• [RECORD SET]
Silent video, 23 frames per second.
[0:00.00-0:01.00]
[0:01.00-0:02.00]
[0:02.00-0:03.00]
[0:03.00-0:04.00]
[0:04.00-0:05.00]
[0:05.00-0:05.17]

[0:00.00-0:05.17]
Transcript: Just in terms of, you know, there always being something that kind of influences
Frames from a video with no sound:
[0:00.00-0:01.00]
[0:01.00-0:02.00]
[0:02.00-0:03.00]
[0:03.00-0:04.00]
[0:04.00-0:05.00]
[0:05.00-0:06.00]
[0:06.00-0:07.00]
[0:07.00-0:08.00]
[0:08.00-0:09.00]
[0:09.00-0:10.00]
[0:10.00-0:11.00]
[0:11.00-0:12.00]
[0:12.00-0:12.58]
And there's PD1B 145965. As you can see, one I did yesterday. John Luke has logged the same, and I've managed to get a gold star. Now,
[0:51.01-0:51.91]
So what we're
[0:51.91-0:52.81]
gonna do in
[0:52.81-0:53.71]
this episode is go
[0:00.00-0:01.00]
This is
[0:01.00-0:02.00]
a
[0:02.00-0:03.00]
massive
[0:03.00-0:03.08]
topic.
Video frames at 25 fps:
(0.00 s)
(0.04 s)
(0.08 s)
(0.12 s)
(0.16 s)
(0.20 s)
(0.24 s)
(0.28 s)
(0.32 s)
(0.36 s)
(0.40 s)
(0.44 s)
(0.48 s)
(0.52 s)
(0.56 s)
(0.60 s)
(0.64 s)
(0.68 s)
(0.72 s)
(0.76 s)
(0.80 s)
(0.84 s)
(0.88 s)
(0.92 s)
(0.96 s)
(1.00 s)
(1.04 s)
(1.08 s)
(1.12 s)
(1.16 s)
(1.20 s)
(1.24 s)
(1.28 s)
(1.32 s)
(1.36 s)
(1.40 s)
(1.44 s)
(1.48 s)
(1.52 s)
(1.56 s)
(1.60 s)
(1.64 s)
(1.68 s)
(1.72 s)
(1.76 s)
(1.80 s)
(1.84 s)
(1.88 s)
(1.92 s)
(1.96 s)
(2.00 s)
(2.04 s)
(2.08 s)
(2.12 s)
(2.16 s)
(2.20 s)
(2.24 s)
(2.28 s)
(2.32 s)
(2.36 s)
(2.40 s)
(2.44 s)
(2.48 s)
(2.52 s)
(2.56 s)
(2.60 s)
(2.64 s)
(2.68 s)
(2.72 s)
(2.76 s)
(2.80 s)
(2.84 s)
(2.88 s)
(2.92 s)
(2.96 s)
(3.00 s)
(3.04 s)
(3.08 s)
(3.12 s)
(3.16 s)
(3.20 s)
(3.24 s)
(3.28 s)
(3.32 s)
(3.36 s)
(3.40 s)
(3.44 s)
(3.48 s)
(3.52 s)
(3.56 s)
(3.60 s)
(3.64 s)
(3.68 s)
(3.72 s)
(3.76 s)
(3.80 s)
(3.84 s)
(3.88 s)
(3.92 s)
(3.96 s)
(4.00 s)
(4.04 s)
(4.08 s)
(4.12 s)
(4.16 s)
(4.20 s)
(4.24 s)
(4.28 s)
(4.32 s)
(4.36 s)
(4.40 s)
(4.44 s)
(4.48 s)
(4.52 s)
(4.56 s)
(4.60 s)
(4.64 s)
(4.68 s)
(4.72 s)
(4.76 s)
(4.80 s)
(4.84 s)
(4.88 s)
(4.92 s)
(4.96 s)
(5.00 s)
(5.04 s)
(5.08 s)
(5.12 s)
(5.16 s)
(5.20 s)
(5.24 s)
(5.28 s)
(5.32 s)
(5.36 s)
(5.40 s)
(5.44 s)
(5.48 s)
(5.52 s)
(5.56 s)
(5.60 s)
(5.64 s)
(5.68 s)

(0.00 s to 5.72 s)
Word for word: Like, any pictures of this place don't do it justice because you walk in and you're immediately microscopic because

• [WORK INSTRUCTIONS] Copy every line of the listing, exact to the last character.

• [RESPONSE]
Silent video, 23 frames per second.
[0:00.00-0:01.00]
[0:01.00-0:02.00]
[0:02.00-0:03.00]
[0:03.00-0:04.00]
[0:04.00-0:05.00]
[0:05.00-0:05.17]

[0:00.00-0:05.17]
Transcript: Just in terms of, you know, there always being something that kind of influences
Frames from a video with no sound:
[0:00.00-0:01.00]
[0:01.00-0:02.00]
[0:02.00-0:03.00]
[0:03.00-0:04.00]
[0:04.00-0:05.00]
[0:05.00-0:06.00]
[0:06.00-0:07.00]
[0:07.00-0:08.00]
[0:08.00-0:09.00]
[0:09.00-0:10.00]
[0:10.00-0:11.00]
[0:11.00-0:12.00]
[0:12.00-0:12.58]
And there's PD1B 145965. As you can see, one I did yesterday. John Luke has logged the same, and I've managed to get a gold star. Now,
[0:51.01-0:51.91]
So what we're
[0:51.91-0:52.81]
gonna do in
[0:52.81-0:53.71]
this episode is go
[0:00.00-0:01.00]
This is
[0:01.00-0:02.00]
a
[0:02.00-0:03.00]
massive
[0:03.00-0:03.08]
topic.
Video frames at 25 fps:
(0.00 s)
(0.04 s)
(0.08 s)
(0.12 s)
(0.16 s)
(0.20 s)
(0.24 s)
(0.28 s)
(0.32 s)
(0.36 s)
(0.40 s)
(0.44 s)
(0.48 s)
(0.52 s)
(0.56 s)
(0.60 s)
(0.64 s)
(0.68 s)
(0.72 s)
(0.76 s)
(0.80 s)
(0.84 s)
(0.88 s)
(0.92 s)
(0.96 s)
(1.00 s)
(1.04 s)
(1.08 s)
(1.12 s)
(1.16 s)
(1.20 s)
(1.24 s)
(1.28 s)
(1.32 s)
(1.36 s)
(1.40 s)
(1.44 s)
(1.48 s)
(1.52 s)
(1.56 s)
(1.60 s)
(1.64 s)
(1.68 s)
(1.72 s)
(1.76 s)
(1.80 s)
(1.84 s)
(1.88 s)
(1.92 s)
(1.96 s)
(2.00 s)
(2.04 s)
(2.08 s)
(2.12 s)
(2.16 s)
(2.20 s)
(2.24 s)
(2.28 s)
(2.32 s)
(2.36 s)
(2.40 s)
(2.44 s)
(2.48 s)
(2.52 s)
(2.56 s)
(2.60 s)
(2.64 s)
(2.68 s)
(2.72 s)
(2.76 s)
(2.80 s)
(2.84 s)
(2.88 s)
(2.92 s)
(2.96 s)
(3.00 s)
(3.04 s)
(3.08 s)
(3.12 s)
(3.16 s)
(3.20 s)
(3.24 s)
(3.28 s)
(3.32 s)
(3.36 s)
(3.40 s)
(3.44 s)
(3.48 s)
(3.52 s)
(3.56 s)
(3.60 s)
(3.64 s)
(3.68 s)
(3.72 s)
(3.76 s)
(3.80 s)
(3.84 s)
(3.88 s)
(3.92 s)
(3.96 s)
(4.00 s)
(4.04 s)
(4.08 s)
(4.12 s)
(4.16 s)
(4.20 s)
(4.24 s)
(4.28 s)
(4.32 s)
(4.36 s)
(4.40 s)
(4.44 s)
(4.48 s)
(4.52 s)
(4.56 s)
(4.60 s)
(4.64 s)
(4.68 s)
(4.72 s)
(4.76 s)
(4.80 s)
(4.84 s)
(4.88 s)
(4.92 s)
(4.96 s)
(5.00 s)
(5.04 s)
(5.08 s)
(5.12 s)
(5.16 s)
(5.20 s)
(5.24 s)
(5.28 s)
(5.32 s)
(5.36 s)
(5.40 s)
(5.44 s)
(5.48 s)
(5.52 s)
(5.56 s)
(5.60 s)
(5.64 s)
(5.68 s)

(0.00 s to 5.72 s)
Word for word: Like, any pictures of this place don't do it justice because you walk in and you're immediately microscopic because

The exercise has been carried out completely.